The myth of the $100 genome

The $100 genome is a myth, let's focus on the $0 one instead.

The myth of the $100 genome

One of the biggest disappointments in the 'cost of a genome' discussion is that despite reducing costs, access to genome sequencing for disease diagnosis is very hard to come by outside of an academic medical center.

First it was the $1,000 genome, then we got a $500 genome on the NovaSeq, now it's ~$200 on the Xplus and Aviti with a sub $100 genome on the DNBSEQ-T20.

The problem is these numbers mean basically nothing to the vast majority of patients waiting to get a diagnosis.


Well, for one, that number doesn't include the cost of labor, analysis, or interpretation.

In the best case, for a clinical workup of a singleton (the affected individual), we're looking at $50 for sample collection, DNA extraction, library prep, and labor; $100-200 for sequencing; and then between $300 and many thousands of dollars for analysis/interpretation.

If you're doing trios (Mom, Dad, affected individual), you can basically triple those costs.

So even in the best case scenario, we're talking ~ $400, and that's just Cost of Goods Sold (COGS) without adding in any profit.

If you're doing this with a major non-profit, it's ~$9,000 for a trio, but that includes case review by a world class clinical team.

It's likely that equivalent quality can be had for much less, and the future integration of AI and other emerging methods should make these prices more palatable to insurance companies.

And that's what I'm most excited about:

The $0 genome.

Because these $9,000 clinical workups are generating the evidence needed to get insurance companies to pay for them.

My hope is that the majority of payers will finally wake up and say, "Maybe it doesn't make sense for these kids and families to wait a decade for a diagnosis?"

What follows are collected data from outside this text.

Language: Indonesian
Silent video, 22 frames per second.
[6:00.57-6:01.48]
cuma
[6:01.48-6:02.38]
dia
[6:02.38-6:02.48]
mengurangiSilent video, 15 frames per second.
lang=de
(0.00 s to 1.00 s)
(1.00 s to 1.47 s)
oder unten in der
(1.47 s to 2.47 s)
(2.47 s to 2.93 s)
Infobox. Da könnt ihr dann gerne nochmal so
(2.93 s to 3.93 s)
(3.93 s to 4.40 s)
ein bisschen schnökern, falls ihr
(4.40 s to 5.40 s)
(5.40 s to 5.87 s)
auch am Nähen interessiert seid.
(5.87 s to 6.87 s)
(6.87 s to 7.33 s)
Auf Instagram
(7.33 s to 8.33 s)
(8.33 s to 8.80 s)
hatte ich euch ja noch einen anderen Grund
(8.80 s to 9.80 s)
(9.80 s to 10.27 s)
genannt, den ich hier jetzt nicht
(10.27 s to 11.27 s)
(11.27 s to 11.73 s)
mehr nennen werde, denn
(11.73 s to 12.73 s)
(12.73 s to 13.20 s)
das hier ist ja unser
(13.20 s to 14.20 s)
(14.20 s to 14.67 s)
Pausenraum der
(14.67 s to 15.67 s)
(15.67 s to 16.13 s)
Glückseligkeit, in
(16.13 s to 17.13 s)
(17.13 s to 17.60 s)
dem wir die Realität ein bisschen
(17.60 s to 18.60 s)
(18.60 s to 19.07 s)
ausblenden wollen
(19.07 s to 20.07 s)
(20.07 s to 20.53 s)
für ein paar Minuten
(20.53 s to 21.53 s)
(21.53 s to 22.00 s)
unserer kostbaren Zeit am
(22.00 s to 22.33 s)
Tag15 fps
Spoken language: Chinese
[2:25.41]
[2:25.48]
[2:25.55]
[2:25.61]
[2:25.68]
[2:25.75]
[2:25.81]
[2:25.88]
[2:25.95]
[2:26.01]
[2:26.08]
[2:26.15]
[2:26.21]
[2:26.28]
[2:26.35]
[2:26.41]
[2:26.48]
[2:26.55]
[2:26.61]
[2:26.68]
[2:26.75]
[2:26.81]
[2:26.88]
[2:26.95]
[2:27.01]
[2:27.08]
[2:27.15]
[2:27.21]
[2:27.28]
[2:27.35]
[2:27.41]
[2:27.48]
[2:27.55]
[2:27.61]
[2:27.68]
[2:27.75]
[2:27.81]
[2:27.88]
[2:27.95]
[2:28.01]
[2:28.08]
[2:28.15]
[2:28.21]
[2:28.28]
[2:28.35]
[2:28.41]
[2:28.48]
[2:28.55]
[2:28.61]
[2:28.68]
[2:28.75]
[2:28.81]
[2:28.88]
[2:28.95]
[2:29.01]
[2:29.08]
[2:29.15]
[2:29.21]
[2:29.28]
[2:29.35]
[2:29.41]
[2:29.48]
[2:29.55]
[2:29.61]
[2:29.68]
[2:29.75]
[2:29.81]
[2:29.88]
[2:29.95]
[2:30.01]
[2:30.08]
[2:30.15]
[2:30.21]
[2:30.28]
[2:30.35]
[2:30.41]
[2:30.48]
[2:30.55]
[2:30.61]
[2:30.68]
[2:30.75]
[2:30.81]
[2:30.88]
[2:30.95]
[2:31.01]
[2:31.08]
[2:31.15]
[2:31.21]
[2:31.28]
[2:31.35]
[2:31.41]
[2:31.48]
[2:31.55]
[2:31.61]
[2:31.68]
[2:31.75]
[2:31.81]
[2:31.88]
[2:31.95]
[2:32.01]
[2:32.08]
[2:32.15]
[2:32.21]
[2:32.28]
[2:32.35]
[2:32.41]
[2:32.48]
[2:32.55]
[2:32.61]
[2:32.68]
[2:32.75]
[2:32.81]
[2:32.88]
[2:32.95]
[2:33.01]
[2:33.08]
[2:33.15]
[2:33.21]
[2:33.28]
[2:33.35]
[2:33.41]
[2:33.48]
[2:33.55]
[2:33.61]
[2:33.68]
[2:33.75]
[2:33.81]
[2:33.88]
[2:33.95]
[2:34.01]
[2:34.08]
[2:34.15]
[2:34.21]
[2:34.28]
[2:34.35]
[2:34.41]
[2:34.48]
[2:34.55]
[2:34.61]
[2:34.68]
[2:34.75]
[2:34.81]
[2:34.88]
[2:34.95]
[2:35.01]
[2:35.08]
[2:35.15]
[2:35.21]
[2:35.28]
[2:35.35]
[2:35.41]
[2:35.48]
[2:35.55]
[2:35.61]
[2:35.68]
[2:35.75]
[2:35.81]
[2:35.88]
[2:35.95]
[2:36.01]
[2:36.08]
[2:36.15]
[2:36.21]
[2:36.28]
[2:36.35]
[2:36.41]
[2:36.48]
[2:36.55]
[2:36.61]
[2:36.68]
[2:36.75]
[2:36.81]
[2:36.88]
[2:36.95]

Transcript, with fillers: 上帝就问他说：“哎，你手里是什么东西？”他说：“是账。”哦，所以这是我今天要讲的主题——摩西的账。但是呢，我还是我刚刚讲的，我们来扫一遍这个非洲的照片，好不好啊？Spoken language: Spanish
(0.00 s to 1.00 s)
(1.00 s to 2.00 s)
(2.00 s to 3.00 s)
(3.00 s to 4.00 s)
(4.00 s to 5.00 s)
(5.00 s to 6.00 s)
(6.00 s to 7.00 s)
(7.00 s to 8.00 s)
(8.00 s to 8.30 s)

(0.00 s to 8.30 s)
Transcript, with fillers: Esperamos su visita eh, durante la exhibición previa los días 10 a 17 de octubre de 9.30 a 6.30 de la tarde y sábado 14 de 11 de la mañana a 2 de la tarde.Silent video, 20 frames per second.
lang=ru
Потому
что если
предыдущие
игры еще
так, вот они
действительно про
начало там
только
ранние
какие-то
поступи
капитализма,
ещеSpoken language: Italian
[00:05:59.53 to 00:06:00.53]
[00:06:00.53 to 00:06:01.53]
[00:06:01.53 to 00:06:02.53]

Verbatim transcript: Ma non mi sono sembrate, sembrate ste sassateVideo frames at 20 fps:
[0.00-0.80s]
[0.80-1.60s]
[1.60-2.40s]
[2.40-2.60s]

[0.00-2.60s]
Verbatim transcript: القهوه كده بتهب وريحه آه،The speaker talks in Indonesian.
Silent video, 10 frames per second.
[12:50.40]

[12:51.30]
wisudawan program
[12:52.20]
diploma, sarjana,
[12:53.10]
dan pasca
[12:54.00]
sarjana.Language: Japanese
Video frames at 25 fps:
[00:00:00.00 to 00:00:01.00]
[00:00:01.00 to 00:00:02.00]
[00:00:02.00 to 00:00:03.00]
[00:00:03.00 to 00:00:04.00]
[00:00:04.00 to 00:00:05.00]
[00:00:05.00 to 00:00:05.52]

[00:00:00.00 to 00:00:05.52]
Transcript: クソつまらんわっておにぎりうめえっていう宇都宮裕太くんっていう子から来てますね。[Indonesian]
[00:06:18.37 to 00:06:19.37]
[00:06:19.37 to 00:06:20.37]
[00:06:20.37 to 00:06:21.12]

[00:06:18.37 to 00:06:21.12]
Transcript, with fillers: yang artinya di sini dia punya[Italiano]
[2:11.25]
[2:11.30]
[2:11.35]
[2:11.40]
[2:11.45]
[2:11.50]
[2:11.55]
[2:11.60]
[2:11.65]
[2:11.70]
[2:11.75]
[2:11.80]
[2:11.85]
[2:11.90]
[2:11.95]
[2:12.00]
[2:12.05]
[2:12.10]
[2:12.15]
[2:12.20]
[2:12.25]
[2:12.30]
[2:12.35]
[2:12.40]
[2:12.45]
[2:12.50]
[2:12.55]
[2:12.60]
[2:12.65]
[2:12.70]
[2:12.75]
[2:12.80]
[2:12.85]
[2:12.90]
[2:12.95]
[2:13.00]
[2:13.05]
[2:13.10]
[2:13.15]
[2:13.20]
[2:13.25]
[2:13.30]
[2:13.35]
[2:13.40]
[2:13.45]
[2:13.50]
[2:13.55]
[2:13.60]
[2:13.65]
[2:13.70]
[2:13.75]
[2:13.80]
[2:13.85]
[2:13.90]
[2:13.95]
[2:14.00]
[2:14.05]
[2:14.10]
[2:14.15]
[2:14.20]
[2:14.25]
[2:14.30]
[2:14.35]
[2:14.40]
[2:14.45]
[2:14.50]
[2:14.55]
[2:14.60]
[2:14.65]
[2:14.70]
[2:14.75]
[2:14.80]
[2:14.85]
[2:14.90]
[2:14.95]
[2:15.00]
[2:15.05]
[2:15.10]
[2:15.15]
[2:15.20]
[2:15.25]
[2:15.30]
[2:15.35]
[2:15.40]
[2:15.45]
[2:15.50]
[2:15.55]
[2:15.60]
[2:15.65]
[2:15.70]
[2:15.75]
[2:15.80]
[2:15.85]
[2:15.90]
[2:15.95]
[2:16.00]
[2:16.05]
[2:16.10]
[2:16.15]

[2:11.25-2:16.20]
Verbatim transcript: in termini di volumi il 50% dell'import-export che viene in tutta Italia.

We're starting to see some of this already in more progressive states where they're funding rapid neonatal sequencing programs for very sick kids - California, Michigan, Oregon, Maryland, Minnesota, and others.

But many of these programs have pre-authorization requirements that restrict access to this much needed testing.

Even UnitedHealthcare announced this year that it was going to cover sequencing but only when a genetic cause is suspected and presentation includes any of the following: "multiple congenital anomalies (must affect different organ systems); moderate, severe, or profound intellectual disability diagnosed by 18 years of age; or global developmental delay, or epileptic encephalopathy with onset before 3 years of age."

This is progress but coverage restrictions like these mean a major swath of the population that are affected by late onset genetic disease, and who could benefit from a genetic diagnosis, will be missed.

Unfortunately, there's still work to do, and that includes expanding coverage to carrier, inherited disease, and risk factor screening in healthy people.